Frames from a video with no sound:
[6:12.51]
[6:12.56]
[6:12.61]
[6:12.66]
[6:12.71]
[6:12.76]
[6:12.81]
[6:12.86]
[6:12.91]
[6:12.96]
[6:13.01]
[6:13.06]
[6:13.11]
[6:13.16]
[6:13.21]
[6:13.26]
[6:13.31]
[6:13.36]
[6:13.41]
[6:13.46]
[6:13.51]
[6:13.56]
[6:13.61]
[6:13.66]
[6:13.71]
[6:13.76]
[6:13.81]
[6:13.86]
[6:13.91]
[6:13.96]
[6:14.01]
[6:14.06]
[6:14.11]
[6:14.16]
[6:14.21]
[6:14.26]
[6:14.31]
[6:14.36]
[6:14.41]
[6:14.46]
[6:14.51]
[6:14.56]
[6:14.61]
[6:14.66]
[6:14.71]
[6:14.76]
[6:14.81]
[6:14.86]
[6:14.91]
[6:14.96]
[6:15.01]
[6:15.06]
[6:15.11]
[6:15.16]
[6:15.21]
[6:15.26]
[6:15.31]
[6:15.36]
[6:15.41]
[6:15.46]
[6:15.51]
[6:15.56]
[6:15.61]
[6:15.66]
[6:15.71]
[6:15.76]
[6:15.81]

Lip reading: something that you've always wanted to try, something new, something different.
──────────────────────────────
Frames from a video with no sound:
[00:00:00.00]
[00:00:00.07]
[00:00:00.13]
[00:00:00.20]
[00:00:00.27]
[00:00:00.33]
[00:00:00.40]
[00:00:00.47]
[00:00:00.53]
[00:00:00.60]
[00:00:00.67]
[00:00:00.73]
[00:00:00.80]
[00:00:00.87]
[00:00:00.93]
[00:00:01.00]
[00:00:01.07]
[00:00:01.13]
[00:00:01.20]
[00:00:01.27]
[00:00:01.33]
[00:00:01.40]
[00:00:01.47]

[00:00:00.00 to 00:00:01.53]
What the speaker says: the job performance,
──────────────────────────────
→ Work request:
In the entries above, please find the line with "[00:00:00.00]" and the line with "[00:00:00.00 to 00:00:01.53]", then write out exactly those two lines and every line between them, and nothing more.

→ Response for this exercise:
[00:00:00.00]
[00:00:00.07]
[00:00:00.13]
[00:00:00.20]
[00:00:00.27]
[00:00:00.33]
[00:00:00.40]
[00:00:00.47]
[00:00:00.53]
[00:00:00.60]
[00:00:00.67]
[00:00:00.73]
[00:00:00.80]
[00:00:00.87]
[00:00:00.93]
[00:00:01.00]
[00:00:01.07]
[00:00:01.13]
[00:00:01.20]
[00:00:01.27]
[00:00:01.33]
[00:00:01.40]
[00:00:01.47]

[00:00:00.00 to 00:00:01.53]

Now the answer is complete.